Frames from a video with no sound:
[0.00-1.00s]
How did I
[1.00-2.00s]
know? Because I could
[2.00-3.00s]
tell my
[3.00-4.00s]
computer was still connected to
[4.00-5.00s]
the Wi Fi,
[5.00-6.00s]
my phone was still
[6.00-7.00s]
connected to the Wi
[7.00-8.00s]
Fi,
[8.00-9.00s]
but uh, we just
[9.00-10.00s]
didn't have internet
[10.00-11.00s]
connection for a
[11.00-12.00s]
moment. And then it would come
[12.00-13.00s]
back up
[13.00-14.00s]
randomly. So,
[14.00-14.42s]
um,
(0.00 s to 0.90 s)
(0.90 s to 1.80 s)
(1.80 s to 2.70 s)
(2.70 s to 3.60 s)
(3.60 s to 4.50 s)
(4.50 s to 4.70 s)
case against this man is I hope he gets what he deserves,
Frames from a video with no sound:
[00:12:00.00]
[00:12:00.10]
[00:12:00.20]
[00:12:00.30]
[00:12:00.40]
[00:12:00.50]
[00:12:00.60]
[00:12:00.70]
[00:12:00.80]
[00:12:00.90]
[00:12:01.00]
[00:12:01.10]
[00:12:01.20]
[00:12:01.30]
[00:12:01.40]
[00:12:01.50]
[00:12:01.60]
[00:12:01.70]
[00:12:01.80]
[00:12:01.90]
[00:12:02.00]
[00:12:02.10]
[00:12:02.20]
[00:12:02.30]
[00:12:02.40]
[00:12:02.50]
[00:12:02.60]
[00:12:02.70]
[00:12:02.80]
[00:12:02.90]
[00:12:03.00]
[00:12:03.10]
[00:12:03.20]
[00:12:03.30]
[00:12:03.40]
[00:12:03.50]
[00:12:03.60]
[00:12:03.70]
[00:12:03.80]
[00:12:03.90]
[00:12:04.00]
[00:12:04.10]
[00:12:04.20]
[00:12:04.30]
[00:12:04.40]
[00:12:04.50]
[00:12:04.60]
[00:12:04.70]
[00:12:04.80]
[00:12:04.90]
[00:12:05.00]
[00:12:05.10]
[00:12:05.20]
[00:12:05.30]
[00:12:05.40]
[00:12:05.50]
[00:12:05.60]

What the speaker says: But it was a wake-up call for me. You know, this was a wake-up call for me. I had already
•••
Every record here must be output exactly, word for word.

Frames from a video with no sound:
[0.00-1.00s]
How did I
[1.00-2.00s]
know? Because I could
[2.00-3.00s]
tell my
[3.00-4.00s]
computer was still connected to
[4.00-5.00s]
the Wi Fi,
[5.00-6.00s]
my phone was still
[6.00-7.00s]
connected to the Wi
[7.00-8.00s]
Fi,
[8.00-9.00s]
but uh, we just
[9.00-10.00s]
didn't have internet
[10.00-11.00s]
connection for a
[11.00-12.00s]
moment. And then it would come
[12.00-13.00s]
back up
[13.00-14.00s]
randomly. So,
[14.00-14.42s]
um,
(0.00 s to 0.90 s)
(0.90 s to 1.80 s)
(1.80 s to 2.70 s)
(2.70 s to 3.60 s)
(3.60 s to 4.50 s)
(4.50 s to 4.70 s)
case against this man is I hope he gets what he deserves,
Frames from a video with no sound:
[00:12:00.00]
[00:12:00.10]
[00:12:00.20]
[00:12:00.30]
[00:12:00.40]
[00:12:00.50]
[00:12:00.60]
[00:12:00.70]
[00:12:00.80]
[00:12:00.90]
[00:12:01.00]
[00:12:01.10]
[00:12:01.20]
[00:12:01.30]
[00:12:01.40]
[00:12:01.50]
[00:12:01.60]
[00:12:01.70]
[00:12:01.80]
[00:12:01.90]
[00:12:02.00]
[00:12:02.10]
[00:12:02.20]
[00:12:02.30]
[00:12:02.40]
[00:12:02.50]
[00:12:02.60]
[00:12:02.70]
[00:12:02.80]
[00:12:02.90]
[00:12:03.00]
[00:12:03.10]
[00:12:03.20]
[00:12:03.30]
[00:12:03.40]
[00:12:03.50]
[00:12:03.60]
[00:12:03.70]
[00:12:03.80]
[00:12:03.90]
[00:12:04.00]
[00:12:04.10]
[00:12:04.20]
[00:12:04.30]
[00:12:04.40]
[00:12:04.50]
[00:12:04.60]
[00:12:04.70]
[00:12:04.80]
[00:12:04.90]
[00:12:05.00]
[00:12:05.10]
[00:12:05.20]
[00:12:05.30]
[00:12:05.40]
[00:12:05.50]
[00:12:05.60]

What the speaker says: But it was a wake-up call for me. You know, this was a wake-up call for me. I had already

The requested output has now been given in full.